Frequently Asked Questions
Your Questions Answered
What is a black lounge jacket or stroller?
A black lounge jacket, called a stroller in the United States and a Stresemann in continental Europe, is a suit-length jacket in black or dark Oxford grey worn as a form of morning dress. It is worn with the same striped or checked formal trousers, waistcoat, shirt and tie as a morning coat, with the long tailed coat replaced by a shorter jacket. It served for decades as formal business and ceremonial daywear, sitting between the morning coat and the ordinary suit in formality.
What do you wear with a black lounge jacket?
Wear it with morning dress accessories: striped or checked formal trousers, a waistcoat in black to match the jacket or in a lighter shade such as dove grey, a formal shirt, and a regular tie in grey, silver or a restrained stripe. A cravat is never worn with the shorter jacket; that belongs with the morning coat. A white linen pocket square finishes the outfit, and black Oxford shoes are the standard footwear.
Is a black lounge jacket the same as morning dress?

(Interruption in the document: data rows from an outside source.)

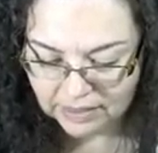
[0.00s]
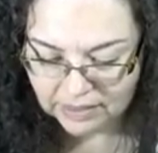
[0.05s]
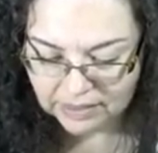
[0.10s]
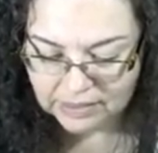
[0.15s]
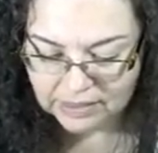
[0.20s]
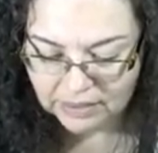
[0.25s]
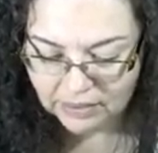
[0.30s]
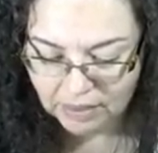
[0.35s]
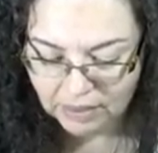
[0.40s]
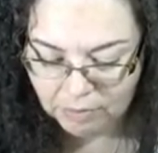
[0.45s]

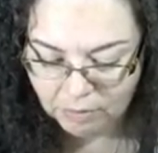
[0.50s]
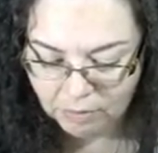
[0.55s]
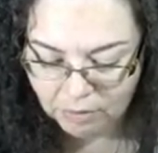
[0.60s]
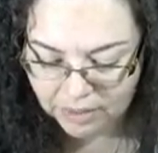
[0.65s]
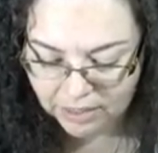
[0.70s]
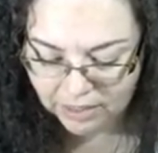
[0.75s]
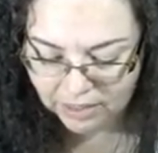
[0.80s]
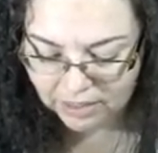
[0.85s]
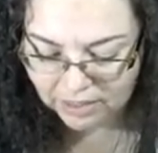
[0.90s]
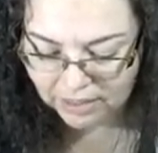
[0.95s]
So I'm
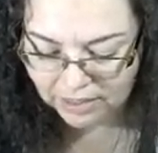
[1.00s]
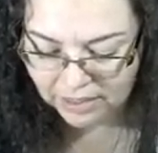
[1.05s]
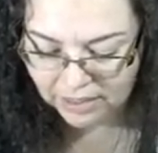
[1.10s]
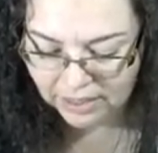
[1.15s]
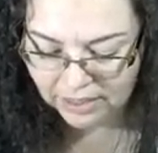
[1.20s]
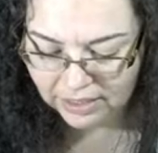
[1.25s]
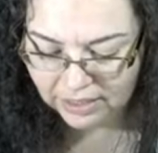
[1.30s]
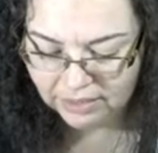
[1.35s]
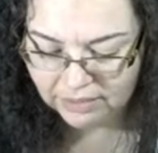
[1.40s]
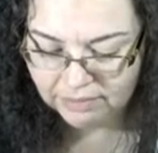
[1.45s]

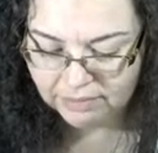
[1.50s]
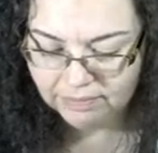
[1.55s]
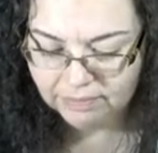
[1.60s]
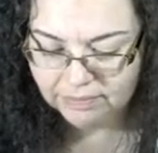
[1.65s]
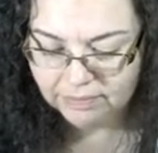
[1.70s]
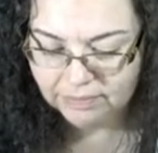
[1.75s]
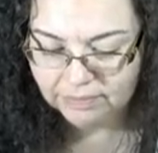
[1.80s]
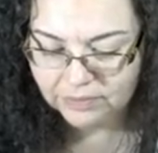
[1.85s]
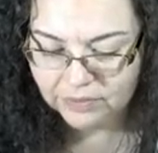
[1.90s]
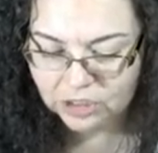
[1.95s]
wondering,
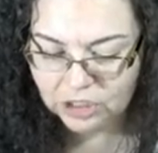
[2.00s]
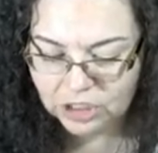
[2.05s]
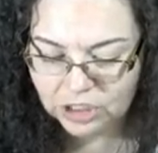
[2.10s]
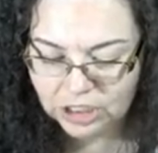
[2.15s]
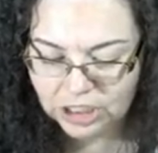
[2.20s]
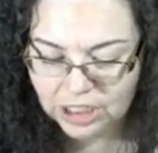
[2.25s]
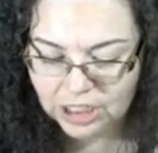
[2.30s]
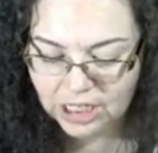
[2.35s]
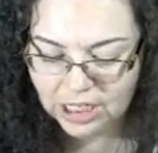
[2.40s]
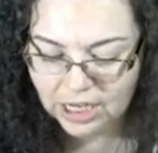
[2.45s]

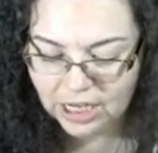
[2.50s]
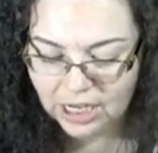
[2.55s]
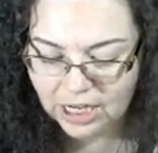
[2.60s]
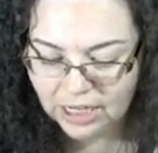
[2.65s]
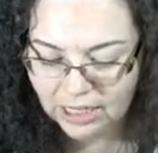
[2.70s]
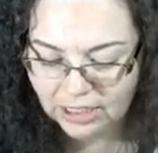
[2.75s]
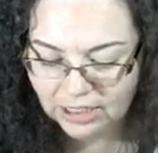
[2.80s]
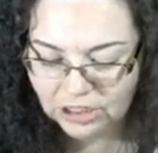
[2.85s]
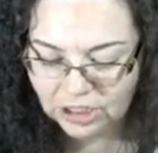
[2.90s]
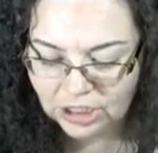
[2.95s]
should
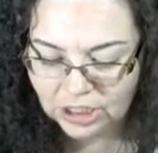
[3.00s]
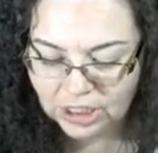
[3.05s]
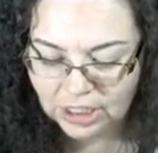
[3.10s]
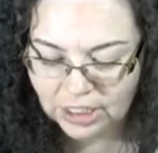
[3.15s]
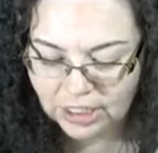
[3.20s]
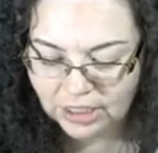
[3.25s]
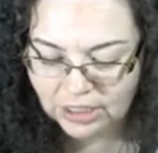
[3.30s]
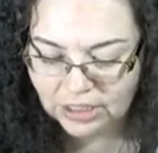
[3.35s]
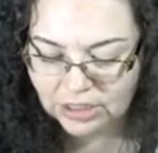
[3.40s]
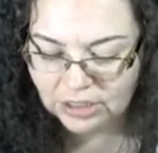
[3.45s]
I
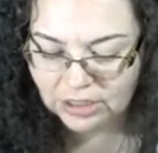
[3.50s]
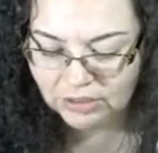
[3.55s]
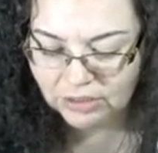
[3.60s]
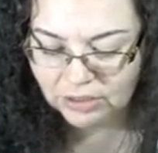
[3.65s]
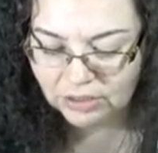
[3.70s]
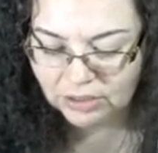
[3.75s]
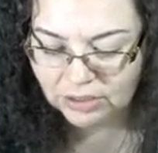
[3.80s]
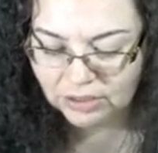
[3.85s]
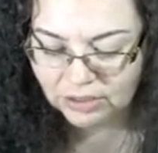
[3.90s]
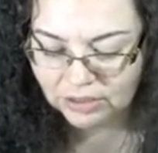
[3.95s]
try to
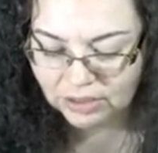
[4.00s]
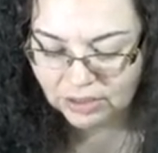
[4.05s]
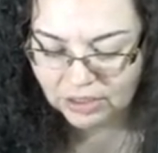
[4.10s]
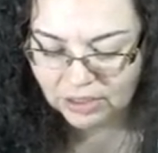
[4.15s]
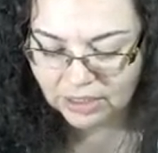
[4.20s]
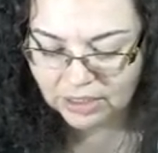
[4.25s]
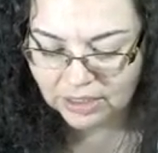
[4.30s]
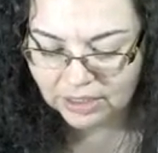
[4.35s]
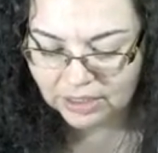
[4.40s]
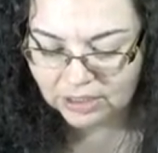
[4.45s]

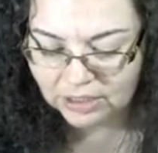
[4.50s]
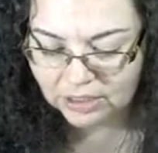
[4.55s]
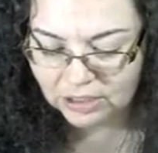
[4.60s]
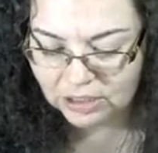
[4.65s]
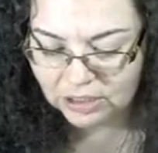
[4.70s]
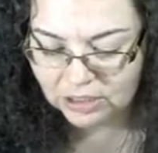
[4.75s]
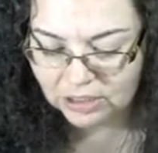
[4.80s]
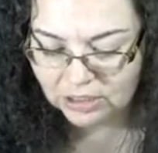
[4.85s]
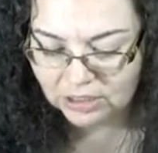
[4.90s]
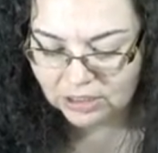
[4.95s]

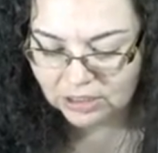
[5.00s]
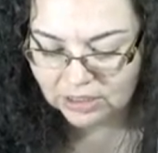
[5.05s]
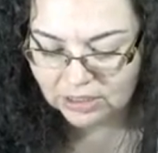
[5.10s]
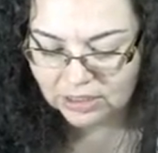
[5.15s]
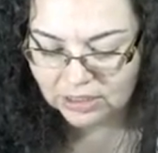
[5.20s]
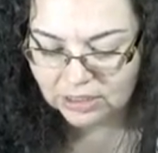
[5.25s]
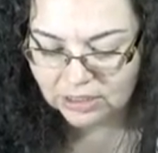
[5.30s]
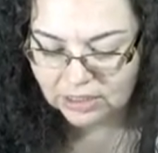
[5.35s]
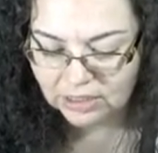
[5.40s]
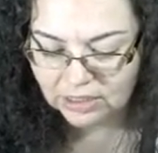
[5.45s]
collage?
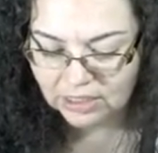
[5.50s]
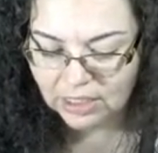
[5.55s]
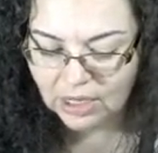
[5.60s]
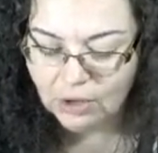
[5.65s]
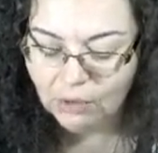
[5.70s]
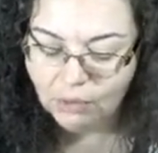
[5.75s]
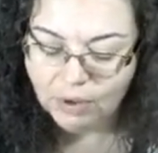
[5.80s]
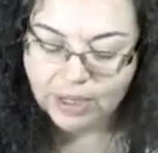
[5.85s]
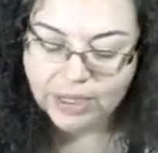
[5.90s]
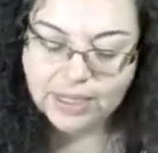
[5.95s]

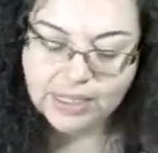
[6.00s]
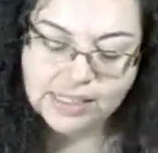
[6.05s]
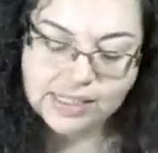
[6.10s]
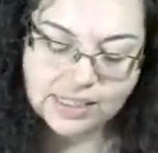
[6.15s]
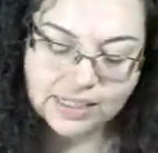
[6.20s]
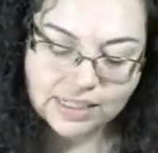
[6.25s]
I guess it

It is best understood as a variation within morning dress rather than a separate dress code. Everything about the outfit apart from the jacket, the trousers, waistcoat, shirt and tie, is identical to what you would wear with a morning coat. That said, it sits a step below the full morning coat in formality: it was never worn at Royal Ascot and is still inappropriate for the Royal Enclosure today.
Can you wear a black lounge jacket to a wedding?
Yes, and this remains its most common modern use. When a wedding party wears morning dress, a black lounge jacket with the same striped trousers and waistcoat allows a guest or family member who feels uncomfortable in a full tailcoat to match the party while wearing something closer to a familiar suit. Grooms have worn it too: George Lazenby's James Bond married in one in On Her Majesty's Secret Service. Some hire shops still stock them for exactly this purpose.
What is a Stresemann suit?
The Stresemann is the continental European name for the black lounge jacket outfit, named after Gustav Stresemann, the German foreign minister of the 1920s who wore a short black jacket with striped trousers on formal occasions where a morning coat was expected. The name stuck, and in Germany it remains the standard term for this style of semi-formal daywear. The Stresemann is traditionally single-breasted, while the British and American stroller may be single or double-breasted.
Why did the black lounge jacket go out of fashion?
Largely for social rather than practical reasons. By the postwar era the black jacket with striped trousers had become a symbol of the establishment: politicians, doctors, barristers and company chairmen. When youth culture arrived in the 1960s, the sleeker modern suit became the fashionable choice and the stroller became shorthand for stuffy conservatism, a caricature reinforced by film and television. It survives today mainly in Masonic dress, ceremonial roles, traditional hotel uniforms and the occasional wedding.